Democrats contended GOP leaders were trying to ram Bush's massive tax cut through Congress, scheduling a Ways and Means vote on Thursday. "Something with such consequence should not be delivered in such haste," said Rep. John Spratt, D-S.C., the top Democrat on the House Budget Committee.
But House Speaker Dennis Hastert, R-Ill. predicted Bush's across-the-board tax cuts would clear Ways and Means this week and be debated by the full House next week.
The speech reflected both Bush's campaign and his record as governor of Texas, but it was more narrowly focused than most presidents have chosen to be in their first nationally televised address to Congress.
Bush did not go quite as far as Gerald Ford, who said, "I have no legislative shopping list here this evening," when he addressed Congress just three days after Richard Nixon resigned.
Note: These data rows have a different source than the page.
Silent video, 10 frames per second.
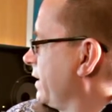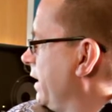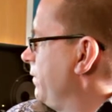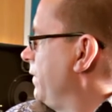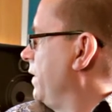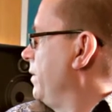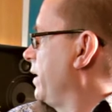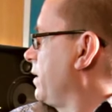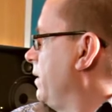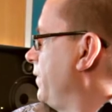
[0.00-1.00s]
we've heard
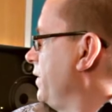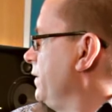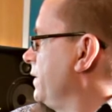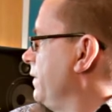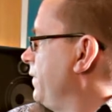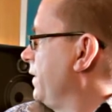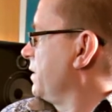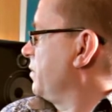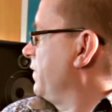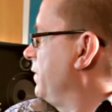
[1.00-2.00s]
about convolution and
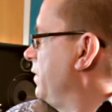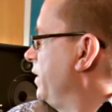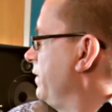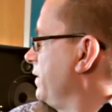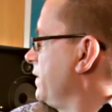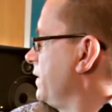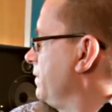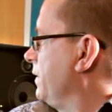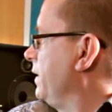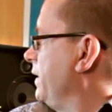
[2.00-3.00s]
things before, but it was
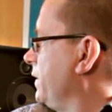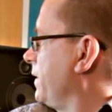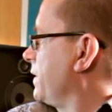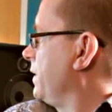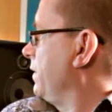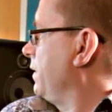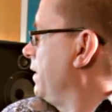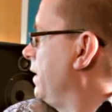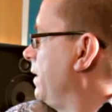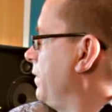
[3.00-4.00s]
just really interesting
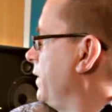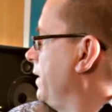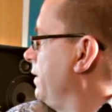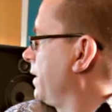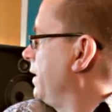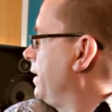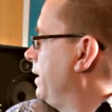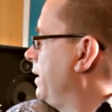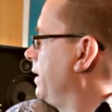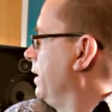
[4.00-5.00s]
what they're looking at
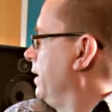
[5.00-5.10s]
here.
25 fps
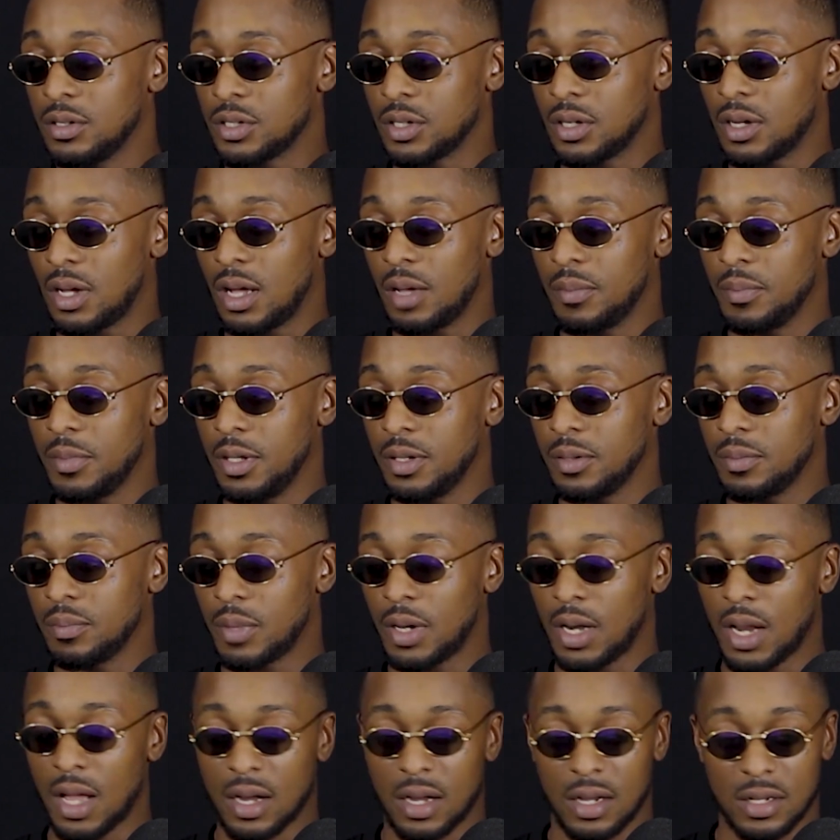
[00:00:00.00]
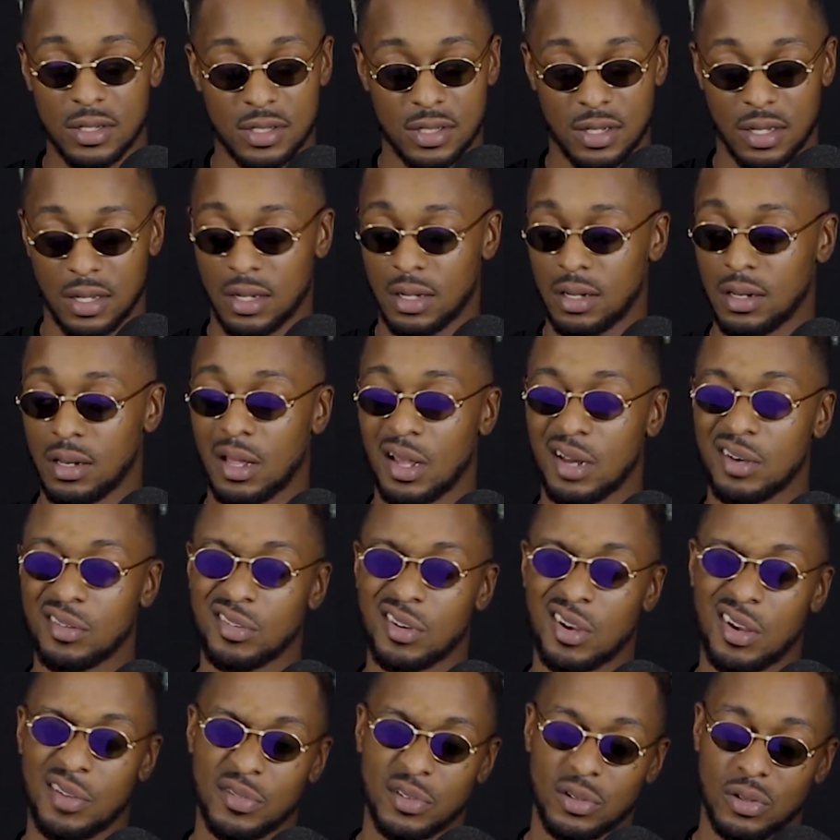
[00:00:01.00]
Do you know what I mean? But like I said, I'd
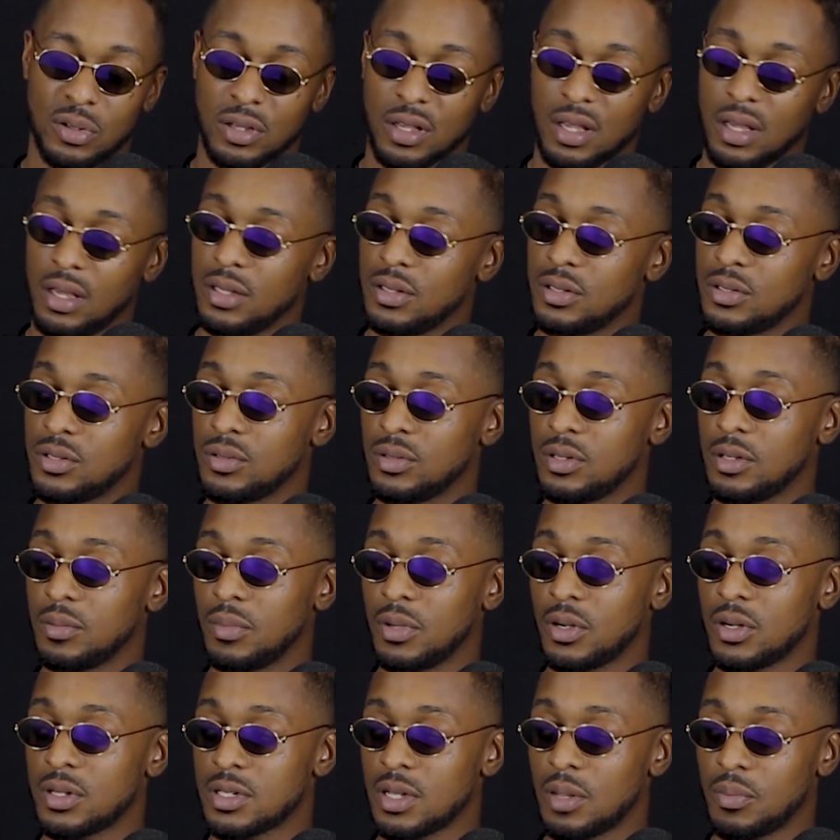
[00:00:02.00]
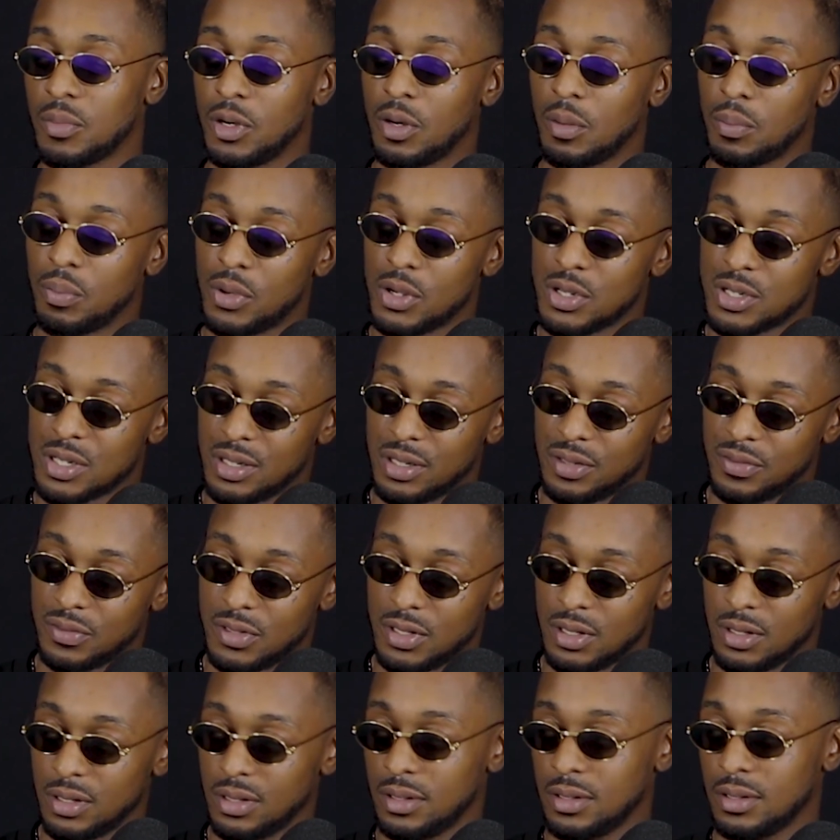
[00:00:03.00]
rather not get into it, because I'm on a positive thing.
Yet neither did he offer the sort of vast legislative agendas that Jimmy Carter, Ronald Reagan, George Bush and Bill Clinton all presented to the Congress and the nation in their first speeches.
For this President Bush, a more focused approach is a familiar strategy. As Calvin C. Jillson, chairman of the political science department at Southern Methodist University in Dallas, said this week, "In each (Texas) legislative session he identified one or two signature issues."